There are several algorithms such as DOA, VAD, NS and KWS we can use with the 4 mic array.
![PYNQ Z2 and ReSpeaker](./data/4_mic_array.jpg)

### 2. Prepare the overlay
Download the overlay first, then select the shared pin to be connected to RPI header (by default, the pins will be connected to PMODA instead).

In [1]:
from pynq import PL
from pynq import Overlay
from pynq import MMIO
import numpy as np
import matplotlib.pyplot as plt
import wave
from IPython.display import Audio as IPAudio
import audioop
from soundfile import SoundFile
from aip import AipSpeech
from respeaker import *

### 3. Initialize hardware
Load overlay and intialize the ReSpeaker by I2C.

The block design includes a ReSpeaker IP core to transfer the PCM TDM format audio data. 

In [2]:
ol = Overlay("./overlays/respeaker_wifi.bit")
ol.download()
ac108_init()

### 3.Define parameters
Define the custom IP address and Baidu STT authentication

In [3]:
RESPEAKER_ADDR = 0x43C00000
RESPEAKER_RANGE = 0x1000
RESPEAKER_OFFSET = 0x00

APP_ID = input('Please input APP ID: ')
API_KEY = input('Please input API KEY: ')
SECRET_KEY = input('Please input SECRET KEY: ')
client = AipSpeech(APP_ID, API_KEY, SECRET_KEY)

Please input APP ID: ******
Please input API KEY: ******
Please input SECRET KEY: ******


### 4. Create MMIO and numpy array instances
The MMIO class allows a Python object to access addresses in the system memory mapped.
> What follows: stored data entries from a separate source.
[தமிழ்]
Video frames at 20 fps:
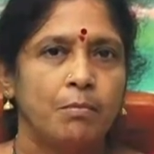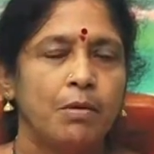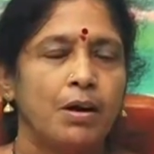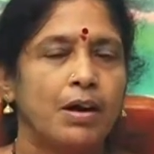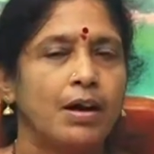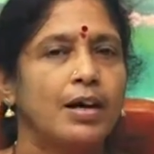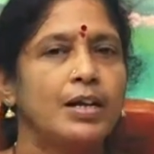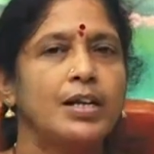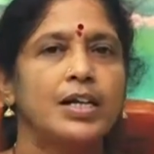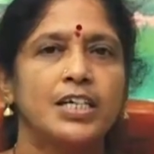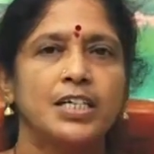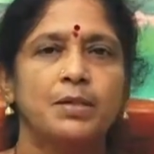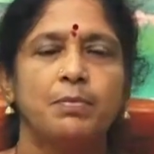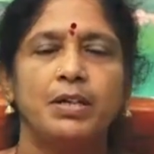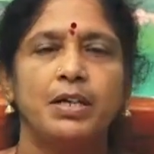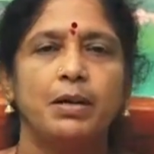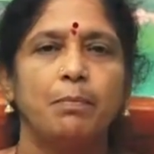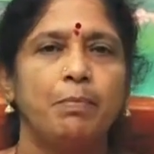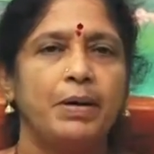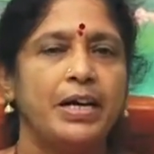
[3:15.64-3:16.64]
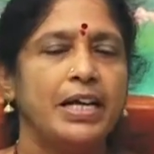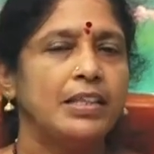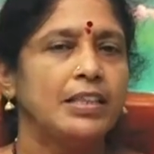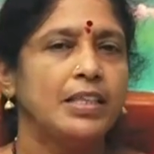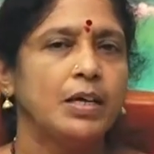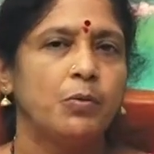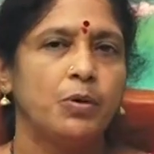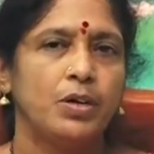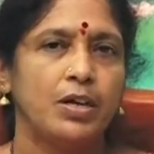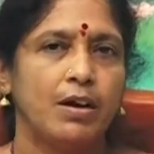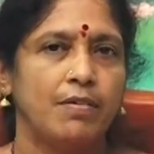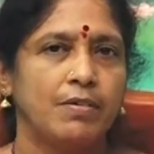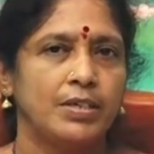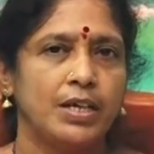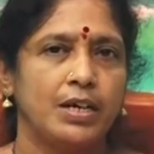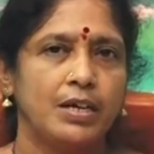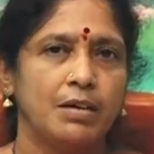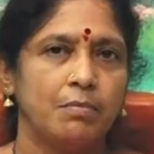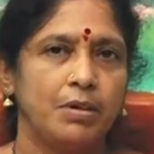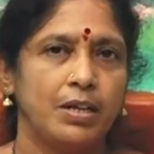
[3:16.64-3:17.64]
மகாலட்சுமிக்கு பிடித்த ஒரு
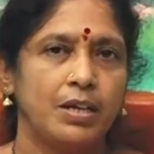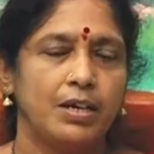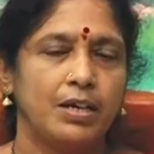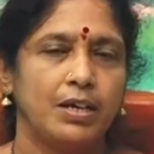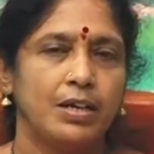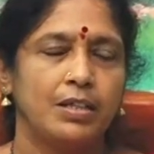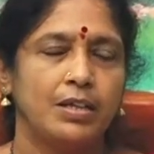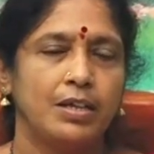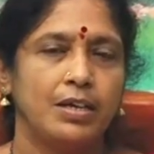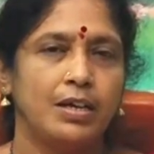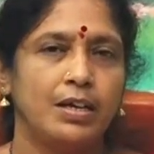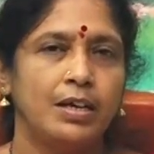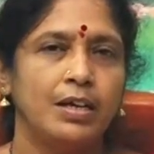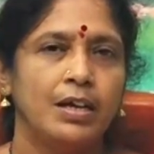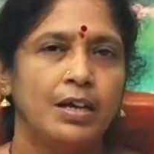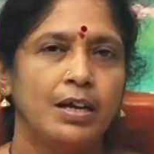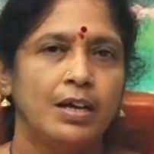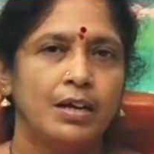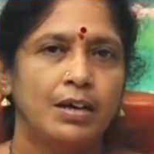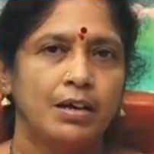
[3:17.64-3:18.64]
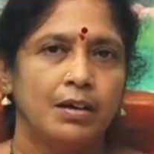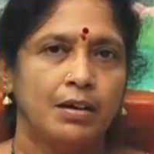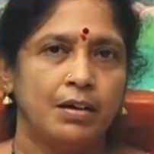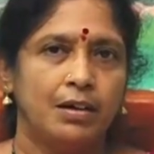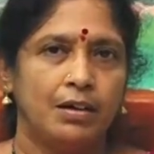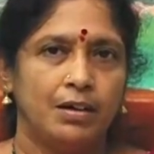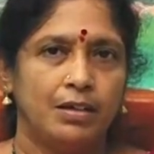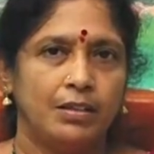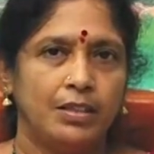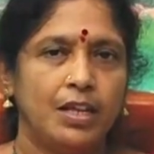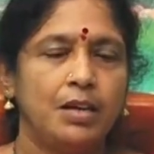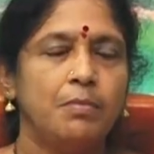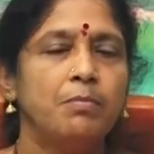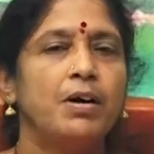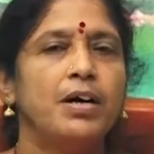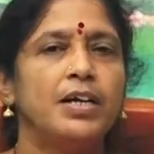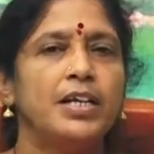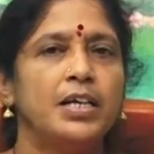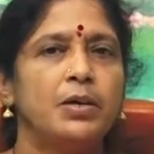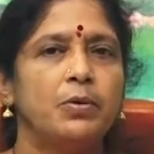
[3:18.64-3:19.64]
அவதாரம் இருக்கிறது
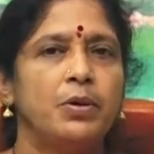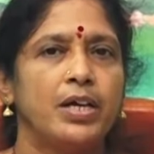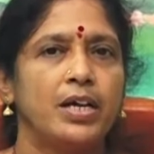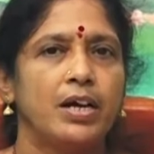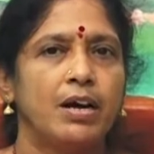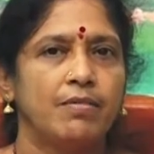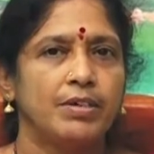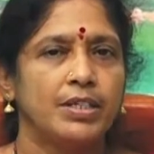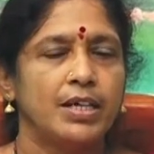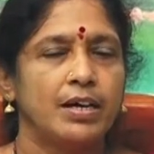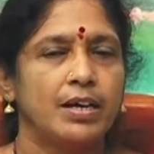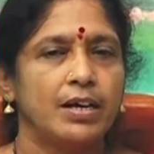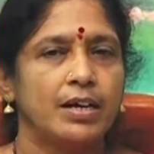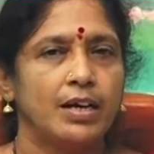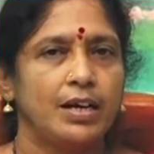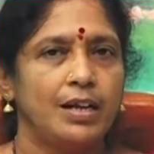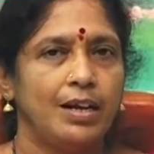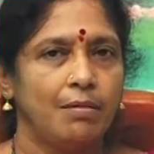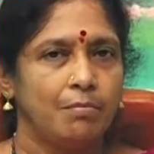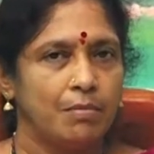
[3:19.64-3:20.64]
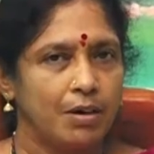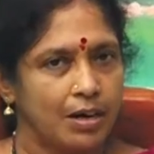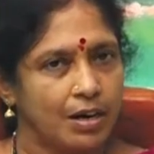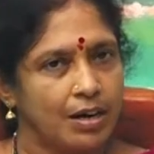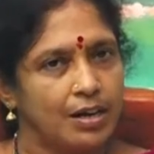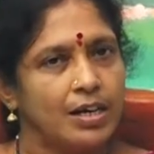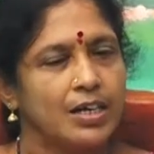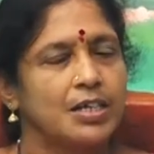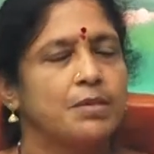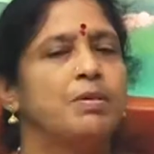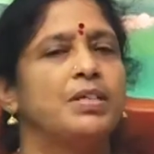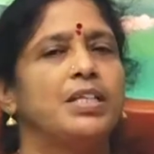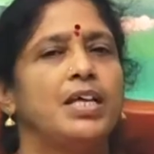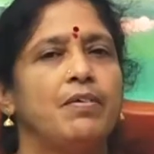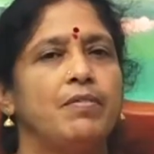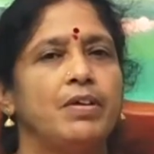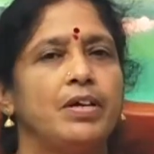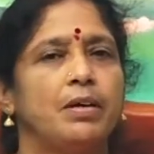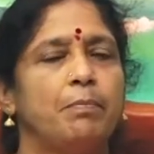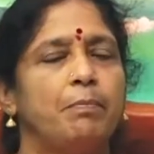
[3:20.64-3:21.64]
திருமாலினுடைய அவதாரங்களிலே மகாலட்சுமி
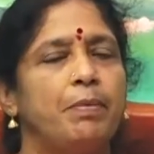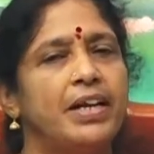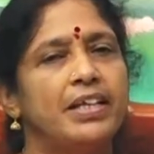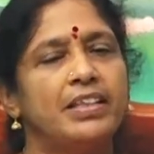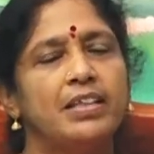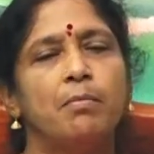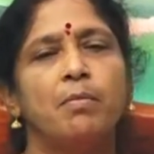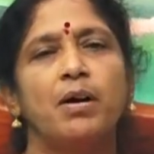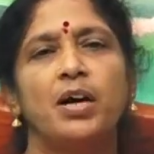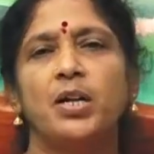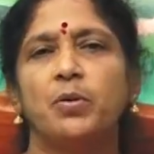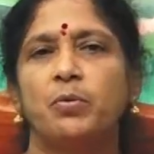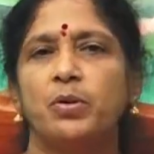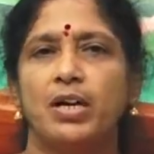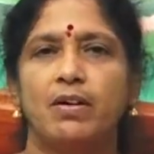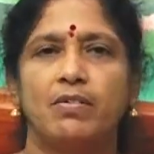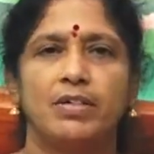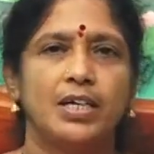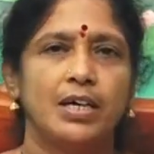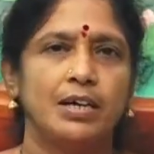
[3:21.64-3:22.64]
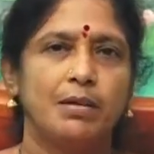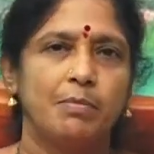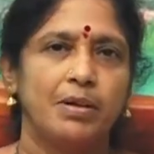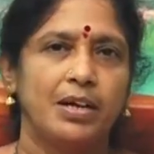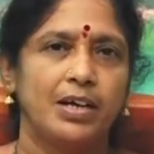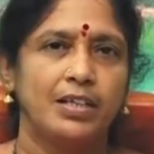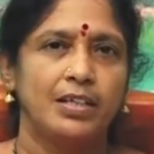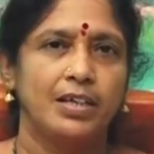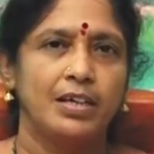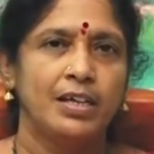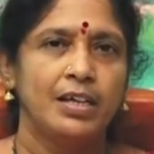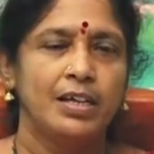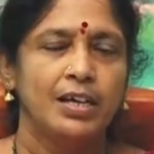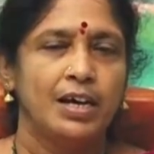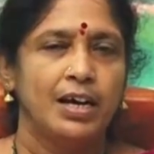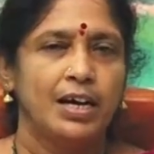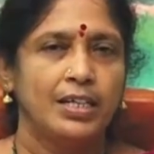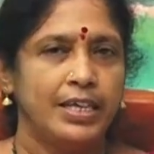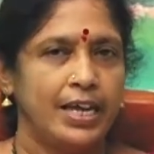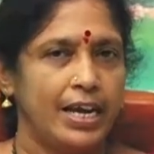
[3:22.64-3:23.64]
தேவிக்கு பிடித்தமான ஒரு அவதாரம் இருக்குது
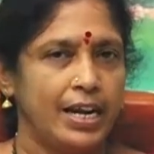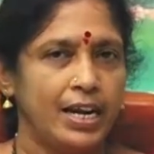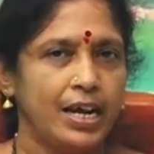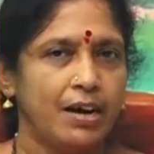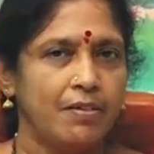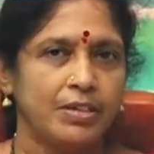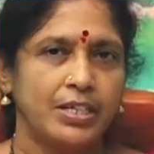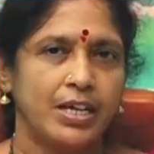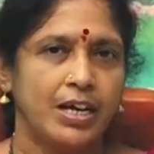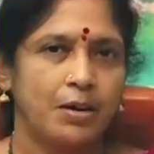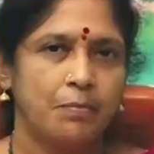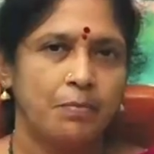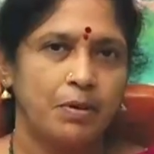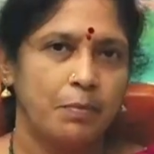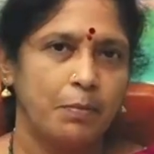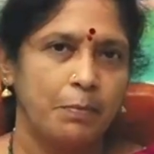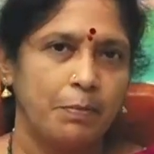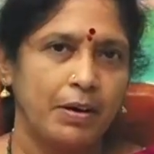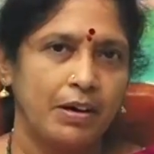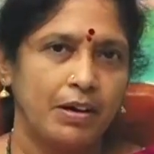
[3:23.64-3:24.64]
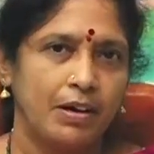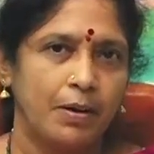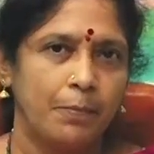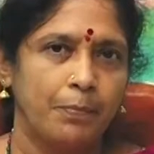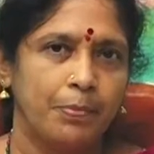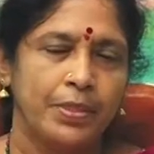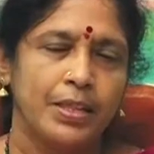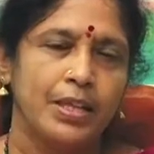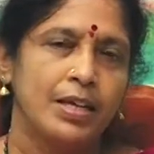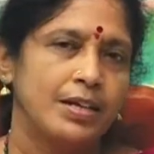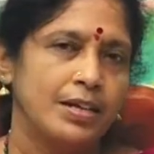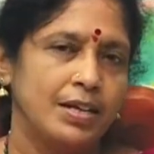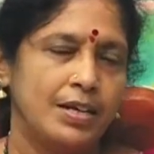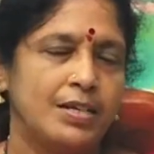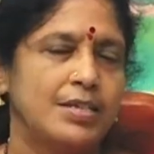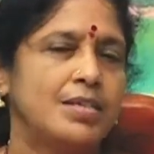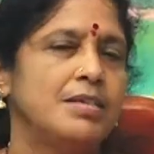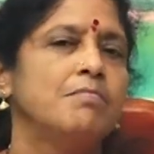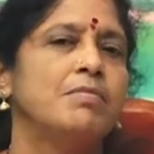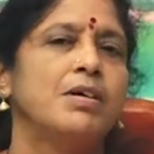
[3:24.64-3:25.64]
அது என்ன அவதாரம்னு நம்ம பார்க்கலாம்
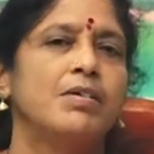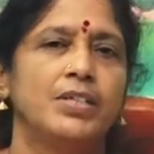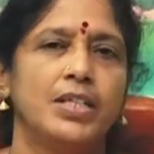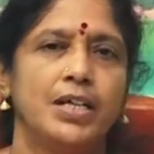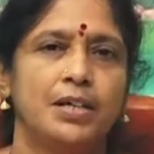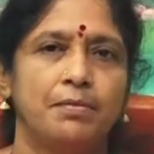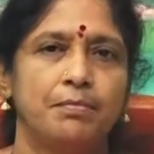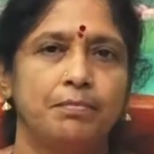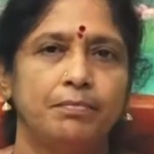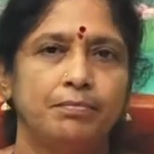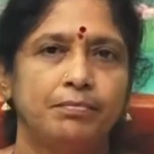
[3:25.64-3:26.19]
நரசிம்ம அவதாரம்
In particular, registers and address space of peripherals in the PL can be accessed.

In [4]:
mmio = MMIO(RESPEAKER_ADDR, RESPEAKER_RANGE)

cap_cnt = 44100
ch1 = np.zeros(shape=(cap_cnt),dtype=np.uint32)

### 5. Set audio format and Capture audio
the format of audio is 44.1khz sample rate and 32 bits depth.
Using mmio class to access registers and address space of peripherals in the PL.
record for 5 second.

In [5]:
Wave_write1 = wave.open(r"recong.wav", 'w')
Wave_write1.setnchannels(1)
Wave_write1.setsampwidth(4)
Wave_write1.setframerate(cap_cnt)

for t in range(0,5):
    for i in range(0,cap_cnt):
        ch1[i] = mmio.read(0)
    Wave_write1.writeframes(ch1.tobytes())
Wave_write1.close()

### 6.Play in notebook
Since the samples are in 32-bit PCM format, 
users can play the audio directly in notebook.

In [6]:
IPAudio("recong.wav")

### 7.Convert audio format
convert the audio to 16 bit and 16k sample rate

In [7]:
file = SoundFile('recong.wav')
temp_data = bytes(cap_cnt * 4)

file.buffer_read_into(temp_data, dtype='int16');

data = audioop.ratecv(temp_data, 2, 1, 44100, 16000, None)

### 8. Recognize
recognize the speech and print the result

In [8]:
result = client.asr(data[0], 'pcm', 16000, {
    'dev_pid': 1536,
})

print(result)

{'corpus_no': '6678463040283282544', 'err_msg': 'success.', 'err_no': 0, 'result': ['测试'], 'sn': '268622123641554950848'}